0

I've this problem, I need to understand if a Linux thread is running or not due to crash and not for normal exit. The reason to do that is try to restart the thread without reset\restart all system. The pthread_join() seems not a good option because I've several thread to monitoring and the function return on specific thread, It doesn't work in "parallel". At moment I've a keeep live signal from thread to main but I'm looking for some system call or thread attribute to understand the state Any suggestion?

P

H2O
  • 153
  • 1
  • 1
  • 13
  • It's always better to fix the reason for the crash than to restart the program that crashes. Always. – stark Mar 17 '22 at 11:36
  • Yes, you're right but my question is different! In any case ..how can detect an anomalous stopping thread so to log the event? – H2O Mar 17 '22 at 12:02
  • What manner of "crash" are you experiencing that affects only a single thread? – John Bollinger Mar 17 '22 at 13:06
  • At moment I don't have any crash, my task is implement a thread recovey system. For example if my thread are all infinite-loop and the main application needs to know if one or more thread still running. In case of single threat I could use the thread_join() and in case of return from the join I assume a problem in the thread. But in case of several threads?? – H2O Mar 17 '22 at 14:34

1 Answers1

0

Thread "crashes"

How to detect if a linux thread is crashed

if (0) //...

That is, the only way that a pthreads thread can terminate abnormally while other threads in the process continue to run is via thread cancellation,* which is not well described as a "crash". In particular, if a signal is received whose effect is abnormal termination then the whole process terminates, not just the thread that handled the signal. Other kinds of errors do not cause threads to terminate.

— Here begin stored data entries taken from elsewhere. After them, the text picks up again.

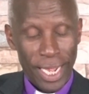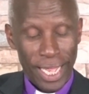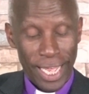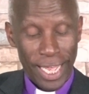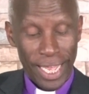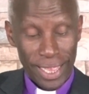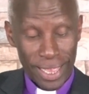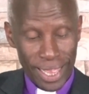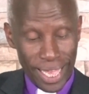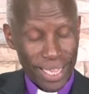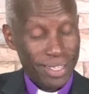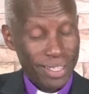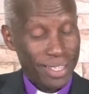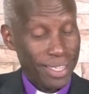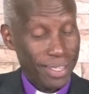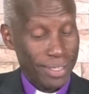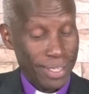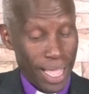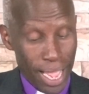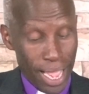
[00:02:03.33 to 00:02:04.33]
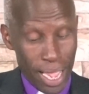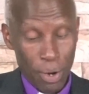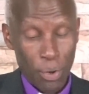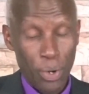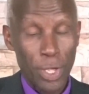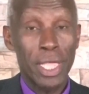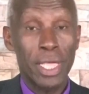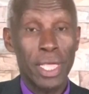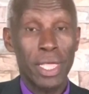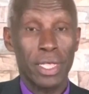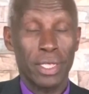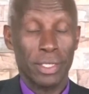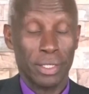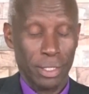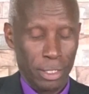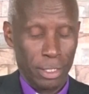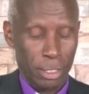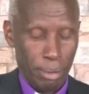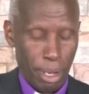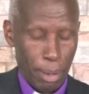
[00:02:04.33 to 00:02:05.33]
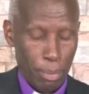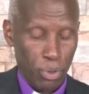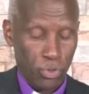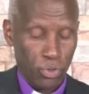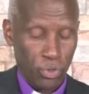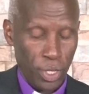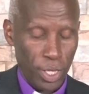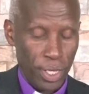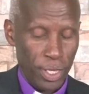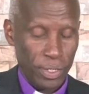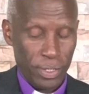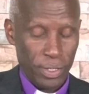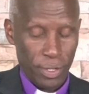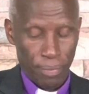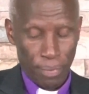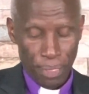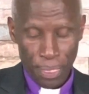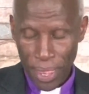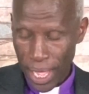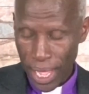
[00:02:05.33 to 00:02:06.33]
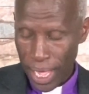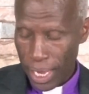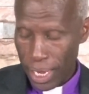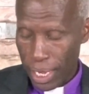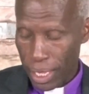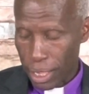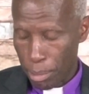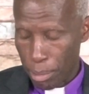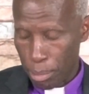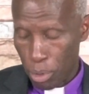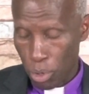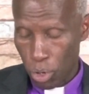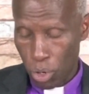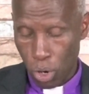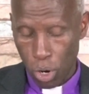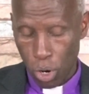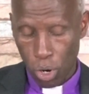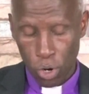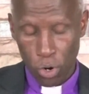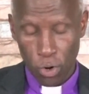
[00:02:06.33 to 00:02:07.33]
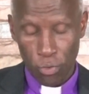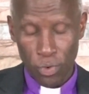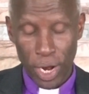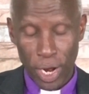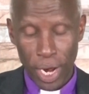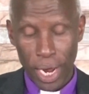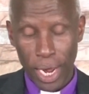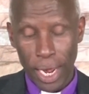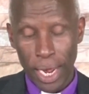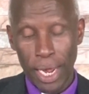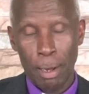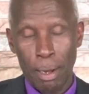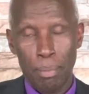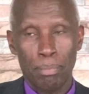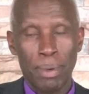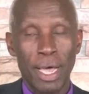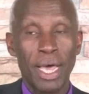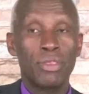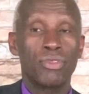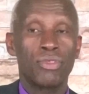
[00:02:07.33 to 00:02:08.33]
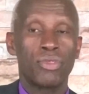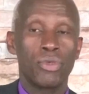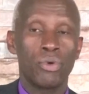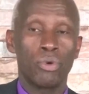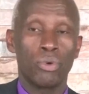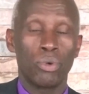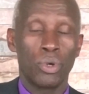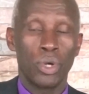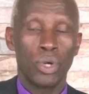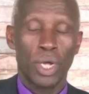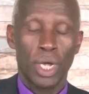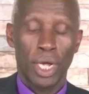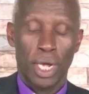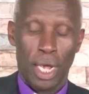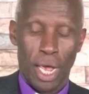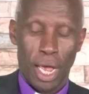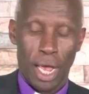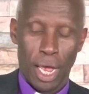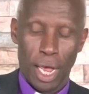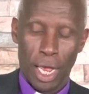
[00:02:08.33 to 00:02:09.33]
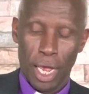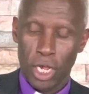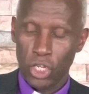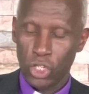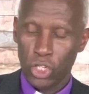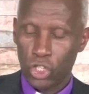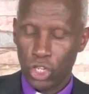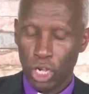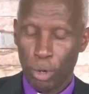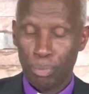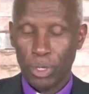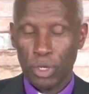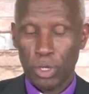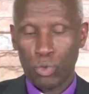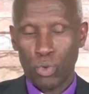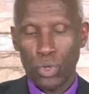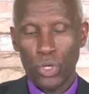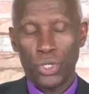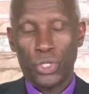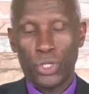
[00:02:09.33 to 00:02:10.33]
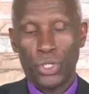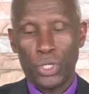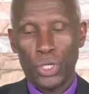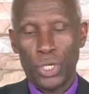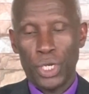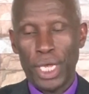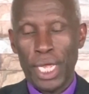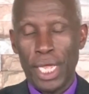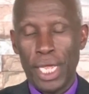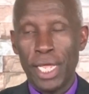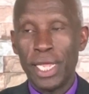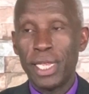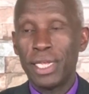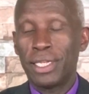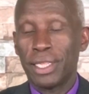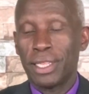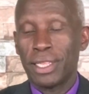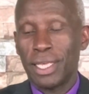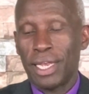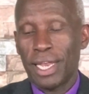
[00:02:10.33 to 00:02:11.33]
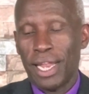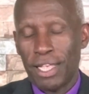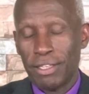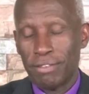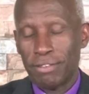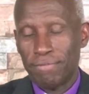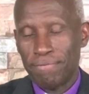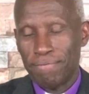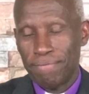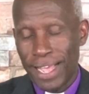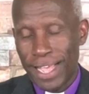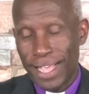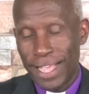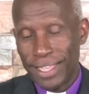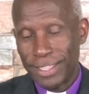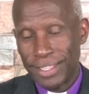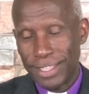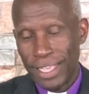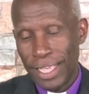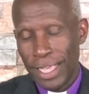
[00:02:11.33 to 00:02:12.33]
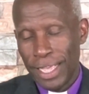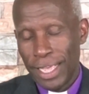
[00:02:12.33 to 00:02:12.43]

and that is how he is. The Bible says in the book of Matthew, chapter 28, the last verse,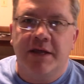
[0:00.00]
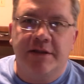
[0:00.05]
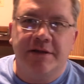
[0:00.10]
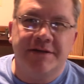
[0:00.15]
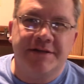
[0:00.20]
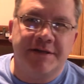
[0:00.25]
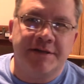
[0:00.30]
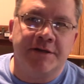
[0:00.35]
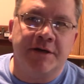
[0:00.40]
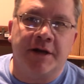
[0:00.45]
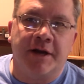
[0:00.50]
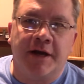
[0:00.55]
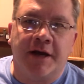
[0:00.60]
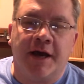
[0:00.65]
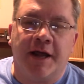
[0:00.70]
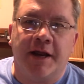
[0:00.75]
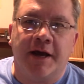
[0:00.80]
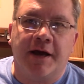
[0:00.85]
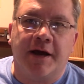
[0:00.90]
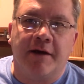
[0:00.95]
This is going to
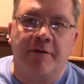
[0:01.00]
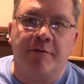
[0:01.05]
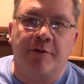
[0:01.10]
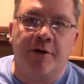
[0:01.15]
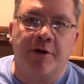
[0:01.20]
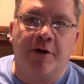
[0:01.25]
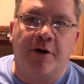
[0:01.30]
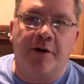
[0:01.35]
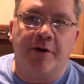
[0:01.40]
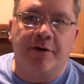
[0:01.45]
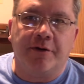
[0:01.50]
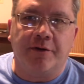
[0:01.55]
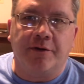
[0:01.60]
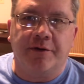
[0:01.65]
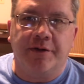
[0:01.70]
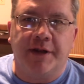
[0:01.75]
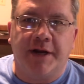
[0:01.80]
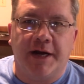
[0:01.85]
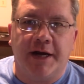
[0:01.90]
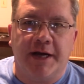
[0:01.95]
kind of cover an
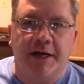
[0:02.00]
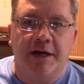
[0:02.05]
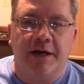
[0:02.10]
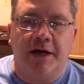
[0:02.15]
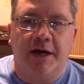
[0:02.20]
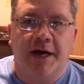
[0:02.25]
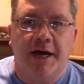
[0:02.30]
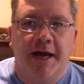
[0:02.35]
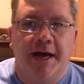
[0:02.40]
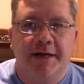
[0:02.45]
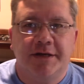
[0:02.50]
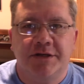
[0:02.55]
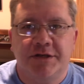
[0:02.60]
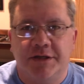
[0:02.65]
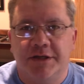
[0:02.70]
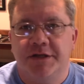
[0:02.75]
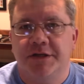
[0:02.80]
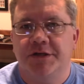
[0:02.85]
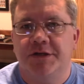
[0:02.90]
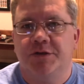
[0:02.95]
article that I
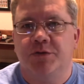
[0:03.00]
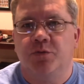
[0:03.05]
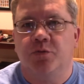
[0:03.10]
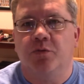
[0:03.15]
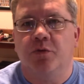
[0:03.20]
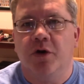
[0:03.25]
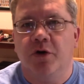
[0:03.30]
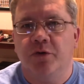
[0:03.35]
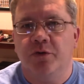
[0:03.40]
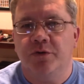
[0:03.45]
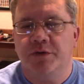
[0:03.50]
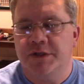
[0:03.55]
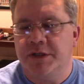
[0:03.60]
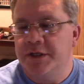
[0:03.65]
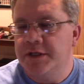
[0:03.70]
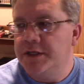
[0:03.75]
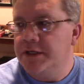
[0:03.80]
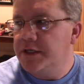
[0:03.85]
actually just wrote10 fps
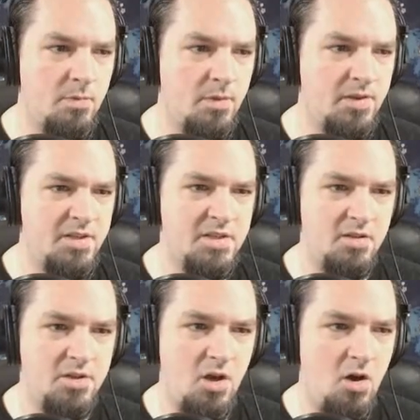But this
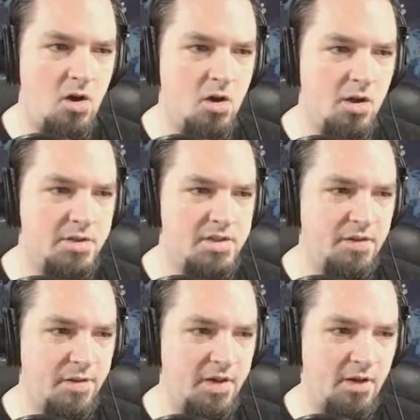looks all
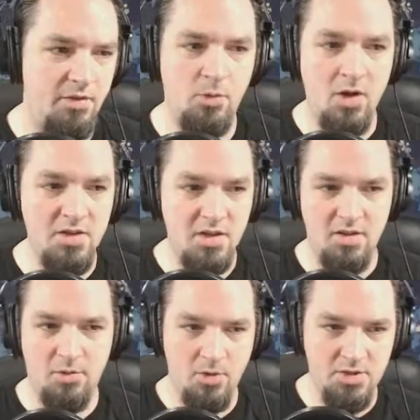different here. There was
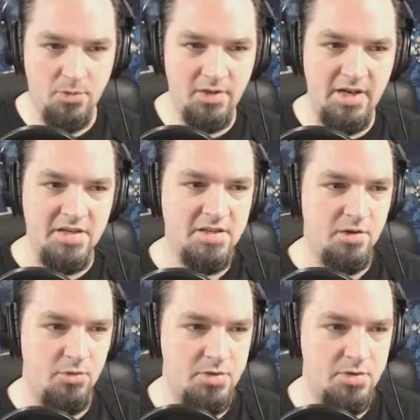a release, or there was a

On the other hand, if by "crash" you mean normal termination in response to the thread detecting an error condition, then you have no limitation on what the thread can do prior to terminating to communicate about its state. For example,

  • it could update a shared object that tracks information about your threads
  • it could write to a pipe designated for the purpose
  • it could raise a signal

If you like, you can use pthread_cleanup_push() to register thread cleanup handlers to help with that.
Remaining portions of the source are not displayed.